- Exercise prompt: With pictures left out, extract every line between the start of the records below and the line holding "(159.93 s to 161.00 s)", inclusive.

- Stored data:
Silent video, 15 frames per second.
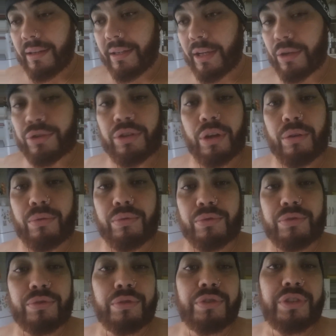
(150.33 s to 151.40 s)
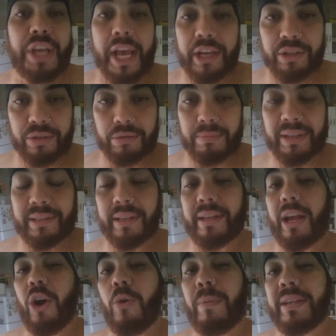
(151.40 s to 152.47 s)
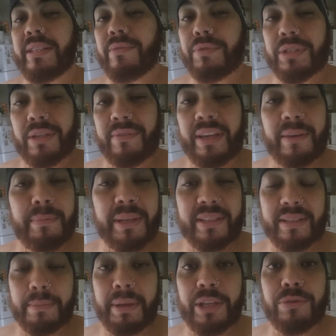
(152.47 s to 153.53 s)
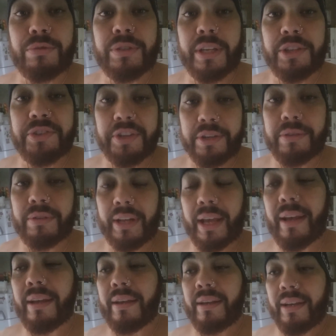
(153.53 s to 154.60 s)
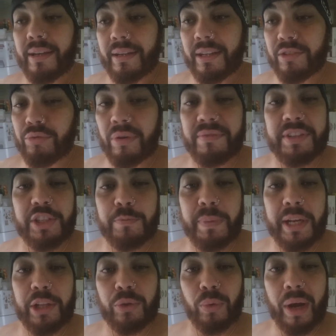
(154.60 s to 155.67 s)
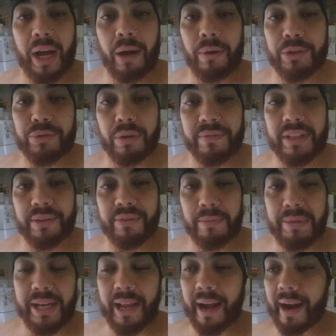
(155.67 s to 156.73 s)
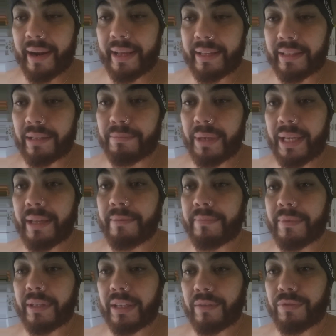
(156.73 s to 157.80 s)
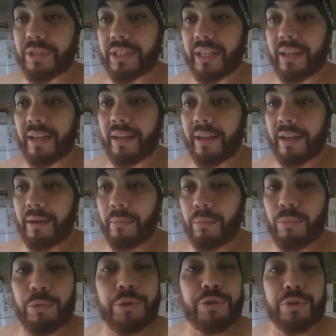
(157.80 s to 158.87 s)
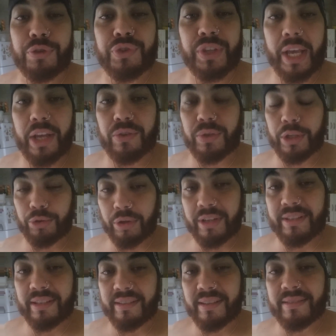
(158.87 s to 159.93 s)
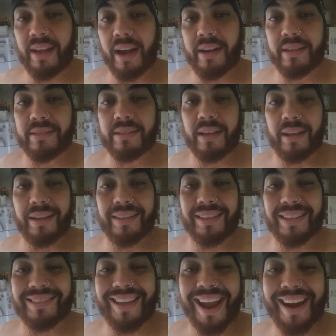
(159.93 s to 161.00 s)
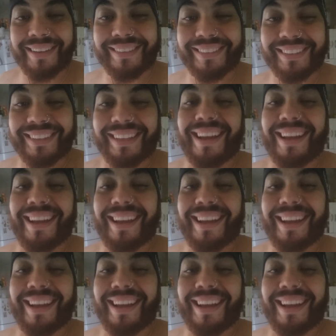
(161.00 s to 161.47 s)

não só com sucesso material, mas que você venha ser bem sucedido, né? Na sua vida espiritual, a sua vida familiar aí também, que você tenha muito sucesso em todas essas áreas, tá certo?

- Exercise result:
Silent video, 15 frames per second.
(150.33 s to 151.40 s)
(151.40 s to 152.47 s)
(152.47 s to 153.53 s)
(153.53 s to 154.60 s)
(154.60 s to 155.67 s)
(155.67 s to 156.73 s)
(156.73 s to 157.80 s)
(157.80 s to 158.87 s)
(158.87 s to 159.93 s)
(159.93 s to 161.00 s)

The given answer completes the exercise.